The Tool Call You Wish You Had: Replay
The single feature that separates "logs" from "AI observability" is replay — taking a captured trace and re-running it against a different prompt, model, or version of your retrieval. You can build a primitive version yourself: store the input messages, the retrieved context, and the model parameters as a JSON blob, and write a small script that re-runs them. That's enough to debug "why did this user get this answer."
Tools like Langfuse, Braintrust, and Helicone do this out of the box, plus they give you eval datasets — turn a captured trace into a test case, run it across model versions, and see whether your "improvement" actually wins or quietly regresses on the long tail. PostHog now has LLM analytics built into its product analytics layer, which is useful if you already track product events there and don't want a separate dashboard.

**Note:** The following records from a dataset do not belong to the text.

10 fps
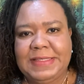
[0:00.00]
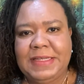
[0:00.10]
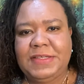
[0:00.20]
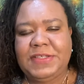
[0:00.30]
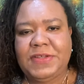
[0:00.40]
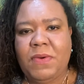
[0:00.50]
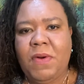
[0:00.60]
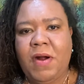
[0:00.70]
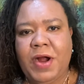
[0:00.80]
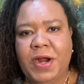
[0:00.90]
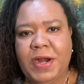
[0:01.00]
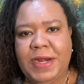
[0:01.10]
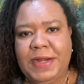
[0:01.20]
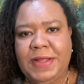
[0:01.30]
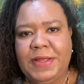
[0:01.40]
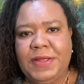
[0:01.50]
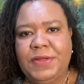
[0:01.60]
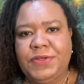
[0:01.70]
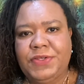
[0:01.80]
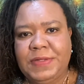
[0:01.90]
It's so hard
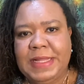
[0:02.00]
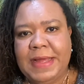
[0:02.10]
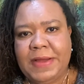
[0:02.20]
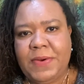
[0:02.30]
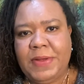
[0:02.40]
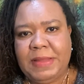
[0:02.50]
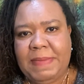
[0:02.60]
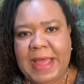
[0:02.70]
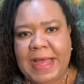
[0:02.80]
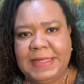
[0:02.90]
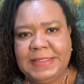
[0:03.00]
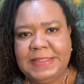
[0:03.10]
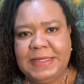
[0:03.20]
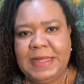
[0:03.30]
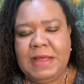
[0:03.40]
to let go of the past,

Don't Log What You Wouldn't Show A Lawyer
A trace that contains the user's prompt also contains anything they typed — passwords pasted in by mistake, customer PII, internal-only document text. Treat AI logs the same way you treat application logs: redact secrets, scrub PII before storage, set retention policies, and keep them out of pre-production environments where access controls are looser. If your provider has a "don't train on my data" or "zero data retention" agreement, configure it. Your observability tool needs the same agreement.

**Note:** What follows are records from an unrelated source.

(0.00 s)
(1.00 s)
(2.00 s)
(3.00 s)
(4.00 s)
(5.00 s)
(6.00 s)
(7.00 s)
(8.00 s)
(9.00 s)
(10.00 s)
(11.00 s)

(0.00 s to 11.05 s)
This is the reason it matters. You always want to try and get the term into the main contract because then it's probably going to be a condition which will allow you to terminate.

A reasonable default for sensitive products: log the shape (token counts, model, latency, error kind, a content hash) by default, and only log full prompts/responses for opted-in debug sessions or for the small percentage of requests you sample for evals.
Alerts You Actually Want
Once you have the data, three alerts cover most real failure modes:
- Cost per hour above threshold. A prompt change that 5x's tokens shows up here within minutes, not at the end of the month.
- Schema-validation error rate above threshold. When
generateObjectstarts failing, your model has drifted, your schema has drifted, or someone changed the prompt. All three are worth knowing about today. - P95 latency above threshold. Time-to-first-token is the user-perceived metric. P95 going from 2s to 8s is a real product regression that you would otherwise discover via a support ticket.
Don't bother alerting on the model returning the "wrong" answer — that's an evals problem, not a metrics problem, and the answer is to run an eval suite on every prompt change, not to put a correctness gauge in PagerDuty.
A One-Sentence Mental Model
AI observability is just regular observability with the prompt and the response treated as first-class artifacts — wire it up on day one, log structured events with a trace ID, sample full payloads for replay, and don't pretend that a 200 status code means the feature worked.